*Task goal*.
Restate all entries exactly.

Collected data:
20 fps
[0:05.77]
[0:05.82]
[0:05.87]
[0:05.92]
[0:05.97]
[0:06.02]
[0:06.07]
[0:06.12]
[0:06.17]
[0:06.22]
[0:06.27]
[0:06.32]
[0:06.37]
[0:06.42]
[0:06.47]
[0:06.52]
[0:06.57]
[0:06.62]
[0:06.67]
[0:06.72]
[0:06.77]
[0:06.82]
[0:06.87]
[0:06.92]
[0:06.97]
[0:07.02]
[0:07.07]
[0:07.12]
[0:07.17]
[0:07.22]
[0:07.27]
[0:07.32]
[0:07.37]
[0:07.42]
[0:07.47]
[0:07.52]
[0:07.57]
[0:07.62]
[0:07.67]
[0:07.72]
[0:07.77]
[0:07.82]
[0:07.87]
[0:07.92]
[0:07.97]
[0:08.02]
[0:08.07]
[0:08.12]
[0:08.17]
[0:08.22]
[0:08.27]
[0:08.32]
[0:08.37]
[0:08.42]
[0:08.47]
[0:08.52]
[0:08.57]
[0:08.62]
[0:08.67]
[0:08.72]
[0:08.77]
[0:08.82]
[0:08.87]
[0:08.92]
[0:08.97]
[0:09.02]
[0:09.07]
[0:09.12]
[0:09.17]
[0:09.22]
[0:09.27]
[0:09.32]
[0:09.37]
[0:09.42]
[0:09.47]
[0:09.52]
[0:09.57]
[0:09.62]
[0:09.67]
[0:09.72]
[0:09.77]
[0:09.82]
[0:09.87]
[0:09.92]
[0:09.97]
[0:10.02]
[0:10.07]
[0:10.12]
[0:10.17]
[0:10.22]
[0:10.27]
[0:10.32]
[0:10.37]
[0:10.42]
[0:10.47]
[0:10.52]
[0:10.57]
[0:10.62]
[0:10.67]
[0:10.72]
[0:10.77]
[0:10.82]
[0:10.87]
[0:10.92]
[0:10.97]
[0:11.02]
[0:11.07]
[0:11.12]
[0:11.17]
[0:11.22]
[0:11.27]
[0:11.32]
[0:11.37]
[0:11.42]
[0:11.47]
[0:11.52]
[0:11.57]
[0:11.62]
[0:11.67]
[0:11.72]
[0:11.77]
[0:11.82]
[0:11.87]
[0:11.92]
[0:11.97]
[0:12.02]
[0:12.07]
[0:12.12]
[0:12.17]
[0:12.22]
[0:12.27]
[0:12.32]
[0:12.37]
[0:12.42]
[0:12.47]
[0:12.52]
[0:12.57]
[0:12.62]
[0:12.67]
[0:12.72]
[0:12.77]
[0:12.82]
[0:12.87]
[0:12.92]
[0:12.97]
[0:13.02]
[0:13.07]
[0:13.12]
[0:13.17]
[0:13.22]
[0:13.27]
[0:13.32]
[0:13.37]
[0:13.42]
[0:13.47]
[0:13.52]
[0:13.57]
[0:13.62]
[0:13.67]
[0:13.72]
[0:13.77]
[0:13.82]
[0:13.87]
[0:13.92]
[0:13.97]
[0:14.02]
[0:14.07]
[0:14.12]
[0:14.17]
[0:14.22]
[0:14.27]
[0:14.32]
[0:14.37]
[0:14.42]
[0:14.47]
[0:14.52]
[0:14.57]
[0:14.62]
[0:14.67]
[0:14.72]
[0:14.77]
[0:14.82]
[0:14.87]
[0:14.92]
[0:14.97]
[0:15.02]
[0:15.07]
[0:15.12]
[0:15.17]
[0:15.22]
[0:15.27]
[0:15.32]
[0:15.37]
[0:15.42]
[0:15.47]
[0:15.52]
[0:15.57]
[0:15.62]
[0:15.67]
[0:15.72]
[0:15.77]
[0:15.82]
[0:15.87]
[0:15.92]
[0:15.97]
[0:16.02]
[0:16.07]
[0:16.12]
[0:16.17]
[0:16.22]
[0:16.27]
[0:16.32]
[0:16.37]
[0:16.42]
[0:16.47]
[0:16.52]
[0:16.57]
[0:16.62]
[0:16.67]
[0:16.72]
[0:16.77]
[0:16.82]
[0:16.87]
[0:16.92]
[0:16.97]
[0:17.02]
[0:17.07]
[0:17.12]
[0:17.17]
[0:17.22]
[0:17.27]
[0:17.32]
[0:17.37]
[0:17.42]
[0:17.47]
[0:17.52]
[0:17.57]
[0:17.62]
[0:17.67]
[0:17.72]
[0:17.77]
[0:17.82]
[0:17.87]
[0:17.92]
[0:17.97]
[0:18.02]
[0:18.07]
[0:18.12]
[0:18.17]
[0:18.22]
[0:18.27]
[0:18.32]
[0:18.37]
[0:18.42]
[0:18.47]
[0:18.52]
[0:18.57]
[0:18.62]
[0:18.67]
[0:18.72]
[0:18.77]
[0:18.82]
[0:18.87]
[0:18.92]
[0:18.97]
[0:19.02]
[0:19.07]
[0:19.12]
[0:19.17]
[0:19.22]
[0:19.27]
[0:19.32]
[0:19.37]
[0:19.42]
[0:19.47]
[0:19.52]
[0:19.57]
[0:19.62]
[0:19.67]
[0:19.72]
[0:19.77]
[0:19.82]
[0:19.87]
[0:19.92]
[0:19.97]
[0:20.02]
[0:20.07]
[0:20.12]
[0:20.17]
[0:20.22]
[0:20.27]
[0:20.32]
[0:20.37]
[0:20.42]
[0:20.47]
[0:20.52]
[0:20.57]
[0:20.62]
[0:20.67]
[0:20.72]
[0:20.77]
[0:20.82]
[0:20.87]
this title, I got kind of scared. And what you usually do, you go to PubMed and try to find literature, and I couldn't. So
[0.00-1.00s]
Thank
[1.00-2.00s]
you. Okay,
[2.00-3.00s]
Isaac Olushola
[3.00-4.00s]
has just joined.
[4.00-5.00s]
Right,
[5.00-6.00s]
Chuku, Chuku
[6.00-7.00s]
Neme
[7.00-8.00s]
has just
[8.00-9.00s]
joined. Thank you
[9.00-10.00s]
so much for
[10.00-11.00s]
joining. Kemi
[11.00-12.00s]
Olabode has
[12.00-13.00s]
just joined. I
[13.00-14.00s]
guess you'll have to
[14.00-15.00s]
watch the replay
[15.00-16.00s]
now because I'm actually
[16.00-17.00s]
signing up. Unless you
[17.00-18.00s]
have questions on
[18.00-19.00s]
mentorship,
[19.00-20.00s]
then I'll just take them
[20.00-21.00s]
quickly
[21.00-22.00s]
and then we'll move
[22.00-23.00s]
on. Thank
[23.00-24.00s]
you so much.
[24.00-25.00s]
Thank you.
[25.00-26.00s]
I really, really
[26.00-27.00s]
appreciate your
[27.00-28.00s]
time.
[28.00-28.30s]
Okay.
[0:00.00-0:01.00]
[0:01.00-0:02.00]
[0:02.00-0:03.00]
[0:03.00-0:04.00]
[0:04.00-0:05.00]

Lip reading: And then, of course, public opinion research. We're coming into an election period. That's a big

*Answer space*.
20 fps
[0:05.77]
[0:05.82]
[0:05.87]
[0:05.92]
[0:05.97]
[0:06.02]
[0:06.07]
[0:06.12]
[0:06.17]
[0:06.22]
[0:06.27]
[0:06.32]
[0:06.37]
[0:06.42]
[0:06.47]
[0:06.52]
[0:06.57]
[0:06.62]
[0:06.67]
[0:06.72]
[0:06.77]
[0:06.82]
[0:06.87]
[0:06.92]
[0:06.97]
[0:07.02]
[0:07.07]
[0:07.12]
[0:07.17]
[0:07.22]
[0:07.27]
[0:07.32]
[0:07.37]
[0:07.42]
[0:07.47]
[0:07.52]
[0:07.57]
[0:07.62]
[0:07.67]
[0:07.72]
[0:07.77]
[0:07.82]
[0:07.87]
[0:07.92]
[0:07.97]
[0:08.02]
[0:08.07]
[0:08.12]
[0:08.17]
[0:08.22]
[0:08.27]
[0:08.32]
[0:08.37]
[0:08.42]
[0:08.47]
[0:08.52]
[0:08.57]
[0:08.62]
[0:08.67]
[0:08.72]
[0:08.77]
[0:08.82]
[0:08.87]
[0:08.92]
[0:08.97]
[0:09.02]
[0:09.07]
[0:09.12]
[0:09.17]
[0:09.22]
[0:09.27]
[0:09.32]
[0:09.37]
[0:09.42]
[0:09.47]
[0:09.52]
[0:09.57]
[0:09.62]
[0:09.67]
[0:09.72]
[0:09.77]
[0:09.82]
[0:09.87]
[0:09.92]
[0:09.97]
[0:10.02]
[0:10.07]
[0:10.12]
[0:10.17]
[0:10.22]
[0:10.27]
[0:10.32]
[0:10.37]
[0:10.42]
[0:10.47]
[0:10.52]
[0:10.57]
[0:10.62]
[0:10.67]
[0:10.72]
[0:10.77]
[0:10.82]
[0:10.87]
[0:10.92]
[0:10.97]
[0:11.02]
[0:11.07]
[0:11.12]
[0:11.17]
[0:11.22]
[0:11.27]
[0:11.32]
[0:11.37]
[0:11.42]
[0:11.47]
[0:11.52]
[0:11.57]
[0:11.62]
[0:11.67]
[0:11.72]
[0:11.77]
[0:11.82]
[0:11.87]
[0:11.92]
[0:11.97]
[0:12.02]
[0:12.07]
[0:12.12]
[0:12.17]
[0:12.22]
[0:12.27]
[0:12.32]
[0:12.37]
[0:12.42]
[0:12.47]
[0:12.52]
[0:12.57]
[0:12.62]
[0:12.67]
[0:12.72]
[0:12.77]
[0:12.82]
[0:12.87]
[0:12.92]
[0:12.97]
[0:13.02]
[0:13.07]
[0:13.12]
[0:13.17]
[0:13.22]
[0:13.27]
[0:13.32]
[0:13.37]
[0:13.42]
[0:13.47]
[0:13.52]
[0:13.57]
[0:13.62]
[0:13.67]
[0:13.72]
[0:13.77]
[0:13.82]
[0:13.87]
[0:13.92]
[0:13.97]
[0:14.02]
[0:14.07]
[0:14.12]
[0:14.17]
[0:14.22]
[0:14.27]
[0:14.32]
[0:14.37]
[0:14.42]
[0:14.47]
[0:14.52]
[0:14.57]
[0:14.62]
[0:14.67]
[0:14.72]
[0:14.77]
[0:14.82]
[0:14.87]
[0:14.92]
[0:14.97]
[0:15.02]
[0:15.07]
[0:15.12]
[0:15.17]
[0:15.22]
[0:15.27]
[0:15.32]
[0:15.37]
[0:15.42]
[0:15.47]
[0:15.52]
[0:15.57]
[0:15.62]
[0:15.67]
[0:15.72]
[0:15.77]
[0:15.82]
[0:15.87]
[0:15.92]
[0:15.97]
[0:16.02]
[0:16.07]
[0:16.12]
[0:16.17]
[0:16.22]
[0:16.27]
[0:16.32]
[0:16.37]
[0:16.42]
[0:16.47]
[0:16.52]
[0:16.57]
[0:16.62]
[0:16.67]
[0:16.72]
[0:16.77]
[0:16.82]
[0:16.87]
[0:16.92]
[0:16.97]
[0:17.02]
[0:17.07]
[0:17.12]
[0:17.17]
[0:17.22]
[0:17.27]
[0:17.32]
[0:17.37]
[0:17.42]
[0:17.47]
[0:17.52]
[0:17.57]
[0:17.62]
[0:17.67]
[0:17.72]
[0:17.77]
[0:17.82]
[0:17.87]
[0:17.92]
[0:17.97]
[0:18.02]
[0:18.07]
[0:18.12]
[0:18.17]
[0:18.22]
[0:18.27]
[0:18.32]
[0:18.37]
[0:18.42]
[0:18.47]
[0:18.52]
[0:18.57]
[0:18.62]
[0:18.67]
[0:18.72]
[0:18.77]
[0:18.82]
[0:18.87]
[0:18.92]
[0:18.97]
[0:19.02]
[0:19.07]
[0:19.12]
[0:19.17]
[0:19.22]
[0:19.27]
[0:19.32]
[0:19.37]
[0:19.42]
[0:19.47]
[0:19.52]
[0:19.57]
[0:19.62]
[0:19.67]
[0:19.72]
[0:19.77]
[0:19.82]
[0:19.87]
[0:19.92]
[0:19.97]
[0:20.02]
[0:20.07]
[0:20.12]
[0:20.17]
[0:20.22]
[0:20.27]
[0:20.32]
[0:20.37]
[0:20.42]
[0:20.47]
[0:20.52]
[0:20.57]
[0:20.62]
[0:20.67]
[0:20.72]
[0:20.77]
[0:20.82]
[0:20.87]
this title, I got kind of scared. And what you usually do, you go to PubMed and try to find literature, and I couldn't. So
[0.00-1.00s]
Thank
[1.00-2.00s]
you. Okay,
[2.00-3.00s]
Isaac Olushola
[3.00-4.00s]
has just joined.
[4.00-5.00s]
Right,
[5.00-6.00s]
Chuku, Chuku
[6.00-7.00s]
Neme
[7.00-8.00s]
has just
[8.00-9.00s]
joined. Thank you
[9.00-10.00s]
so much for
[10.00-11.00s]
joining. Kemi
[11.00-12.00s]
Olabode has
[12.00-13.00s]
just joined. I
[13.00-14.00s]
guess you'll have to
[14.00-15.00s]
watch the replay
[15.00-16.00s]
now because I'm actually
[16.00-17.00s]
signing up. Unless you
[17.00-18.00s]
have questions on
[18.00-19.00s]
mentorship,
[19.00-20.00s]
then I'll just take them
[20.00-21.00s]
quickly
[21.00-22.00s]
and then we'll move
[22.00-23.00s]
on. Thank
[23.00-24.00s]
you so much.
[24.00-25.00s]
Thank you.
[25.00-26.00s]
I really, really
[26.00-27.00s]
appreciate your
[27.00-28.00s]
time.
[28.00-28.30s]
Okay.
[0:00.00-0:01.00]
[0:01.00-0:02.00]
[0:02.00-0:03.00]
[0:03.00-0:04.00]
[0:04.00-0:05.00]

Lip reading: And then, of course, public opinion research. We're coming into an election period. That's a big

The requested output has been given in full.